Dans cette circonscription, le candidat sortant semble opter pour la circonscription CentreAtlantique. La multiplication des candidatures conforte cette hypothèse. Un candidat du MIM, le
conseiller général et régional de Sainte Luce et un candidat du RDM, le maire des Anses d’Arlets –
pourtant allié du MIM- sont déjà en campagne. Un second candidat du RDM, le maire de Ducos, s’est
fait annoncé. Le maire de Rivière Salée, candidat de l’UMP, ex-député de la circonscription, battu en
1997 par le leader du MIM, est aussi en campagne. On peut supposer que le maire du Vauclin
(RDM ?), éternel candidat, éternellement battu aux législatives, ne laissera pas passer ce qu’il devrait
considérer comme une occasion unique! Enfin, il se murmure que le maire du Saint Esprit pourrait
être aussi de la partie. C’est dire que, dans cette circonscription, l’atomisation des candidatures est à
son comble ! EPMN poursuit encore sa procédure de désignation. Il devra choisir entre un candidat
PPM et le maire des Trois-îlets, candidat non PPM.

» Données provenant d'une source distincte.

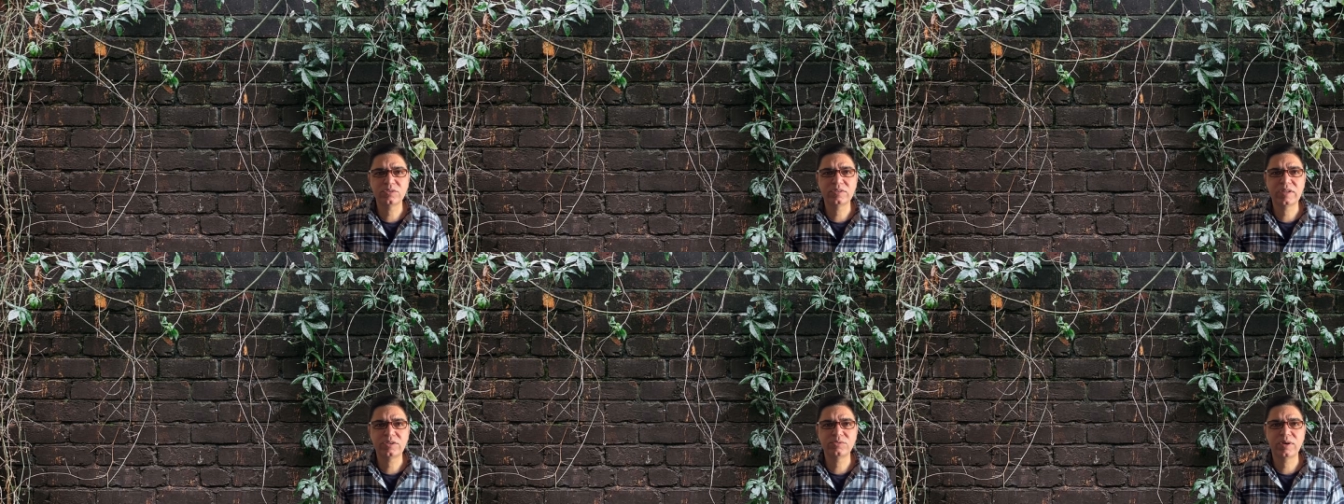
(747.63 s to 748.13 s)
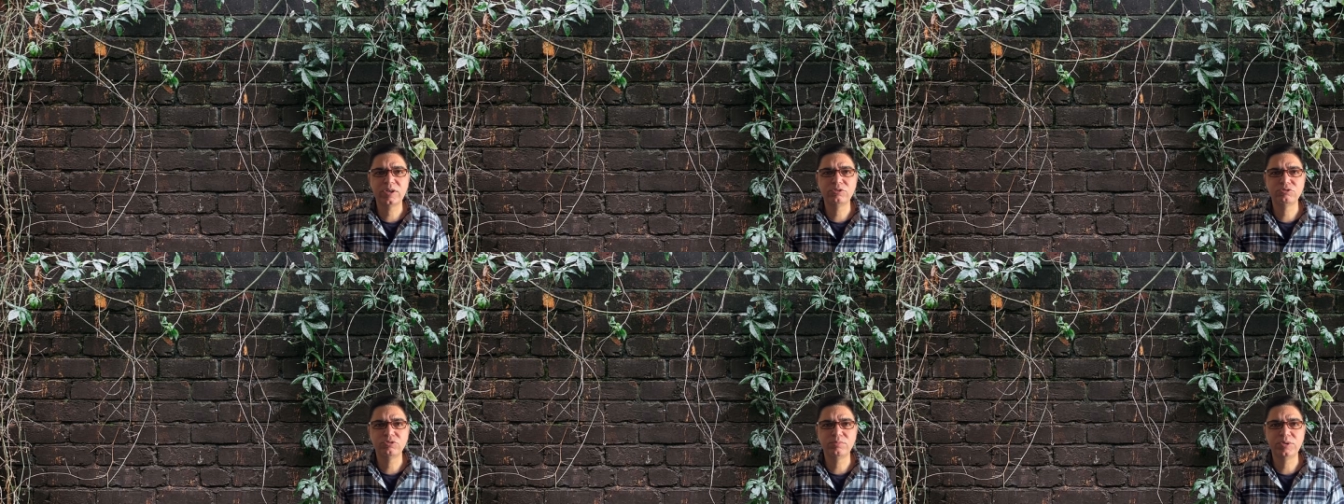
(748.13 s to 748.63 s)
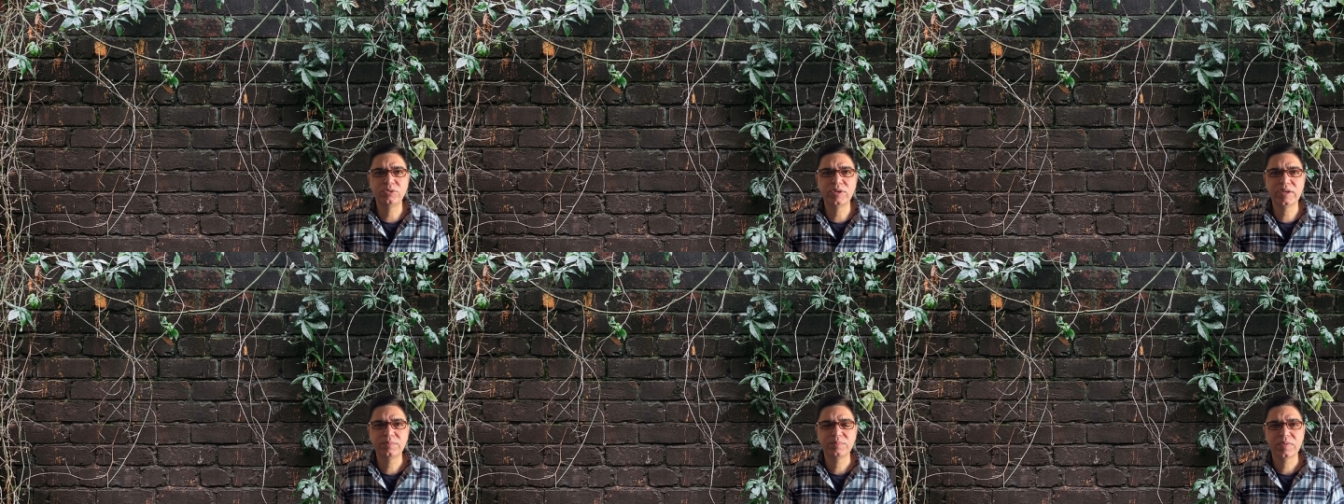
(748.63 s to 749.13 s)
So that's why you should be
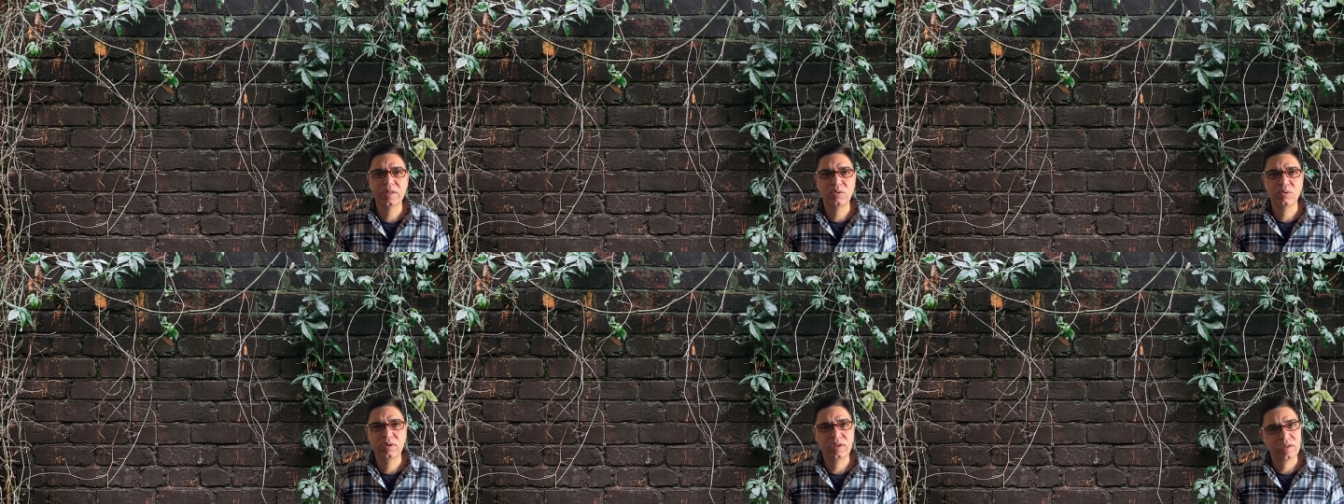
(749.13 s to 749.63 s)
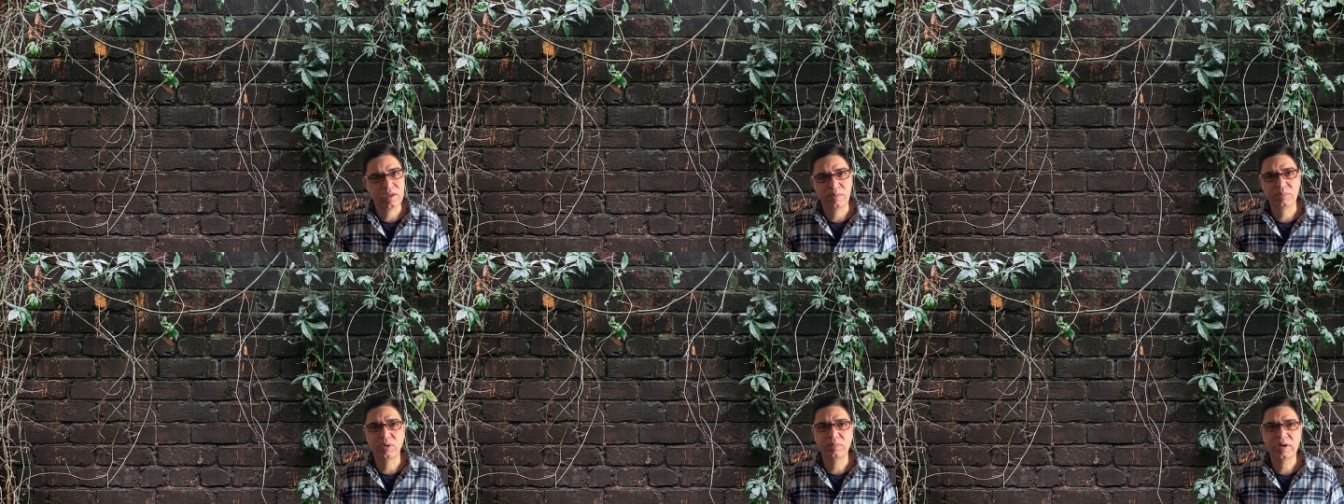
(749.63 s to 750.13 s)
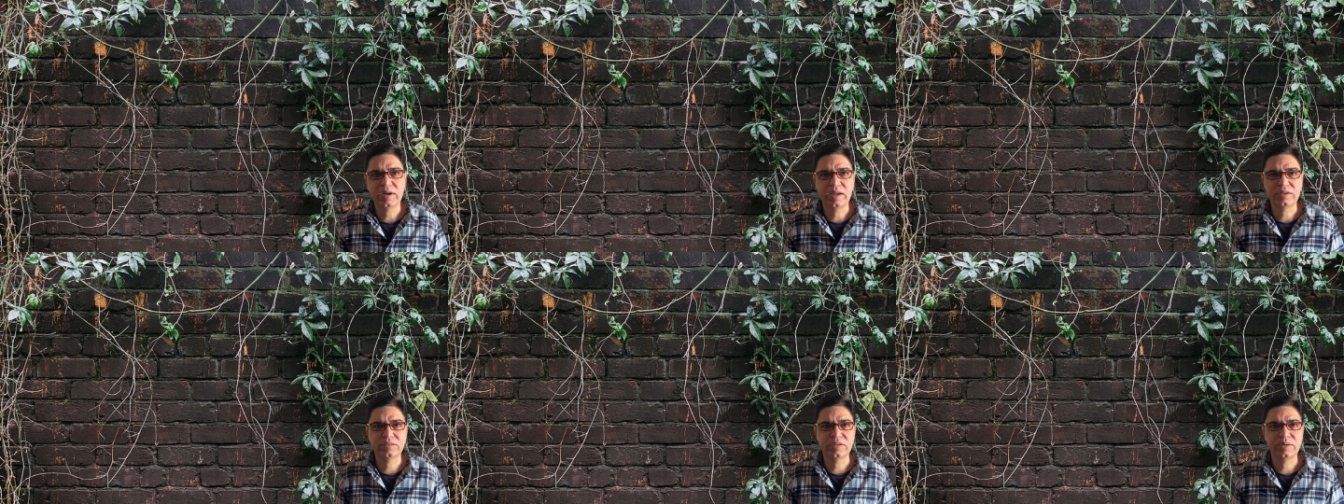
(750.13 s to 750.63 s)
doing abdominal
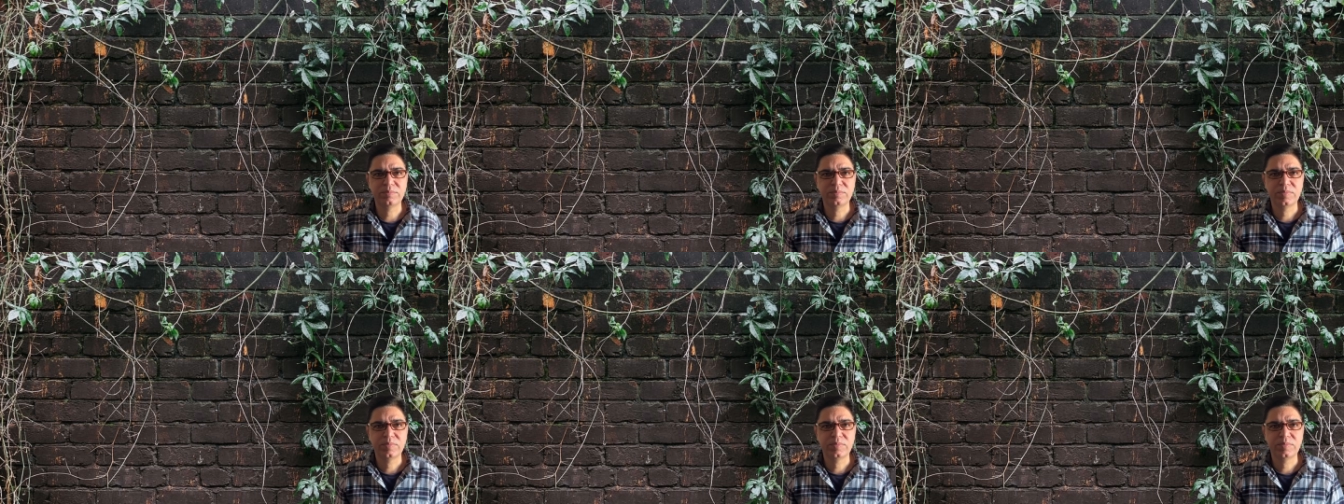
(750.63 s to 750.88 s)
X-ray.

Compte tenu des rapports de forces politiques entre le PPM et les non PPM au sein d’EPMN, le
candidat retenu devrait être du PPM. Ce choix permettrait une mobilisation forte des progressistes
car il correspondrait au rapport de force entre le PPM et ses alliés tant dans la circonscription que sur
l’ensemble de l’île. En effet, la population des deux communes PPM du Sud représente 75% de la
population totale des trois communes EPMN de la circonscription. De surcroit ce candidat serait le
deuxième candidat PPM sur les quatre circonscriptions. Ce qui répond bien au fait que la population
des municipalités dirigées par des maires PPM représente plus de la moitié de la population totale
des communes dirigées par des membres d’EPMN.
Quoiqu’il en soit, dans l’hypothèse où le leader de MIM ne serait pas présent, le candidat soutenu
par EPMN dans la circonscription du Sud pourrait sortir en première position au premier tour et
l’emporter au second tour grâce aux reports des voix de gauches. Il ne faut cependant pas exclure un
éventuel retour leader du MIM sur ce terrain, car il semble encore hésiter à poursuivre son aventure
dans la circonscription Centre-Atlantique. Le fait que la municipalité du Robert, dont il espérait au
moins une neutralité bienveillante, semble prête à soutenir ouvertement d’autres candidats, n’est
pas étranger à ses hésitations. Son retour au sud sera cependant problématique dans la mesure où
ceux qui misaient sur son absence ont déjà entamé leur campagne et ne se retireront pas facilement,
même s’il s’agit d’un membre du MIM!
En tous cas, dans un tel capharnaüm, l’hypothèse la plus sûre semble être celle du succès possible
d’un candidat du PPM, dans la mesure où il serait porté par la dynamique forte en faveur d’EPMN, et
s’appuierait sur l’électorat mobilisé par les maires des trois communes déjà citées et les balisiers
présents dans de nombreuses communes du sud.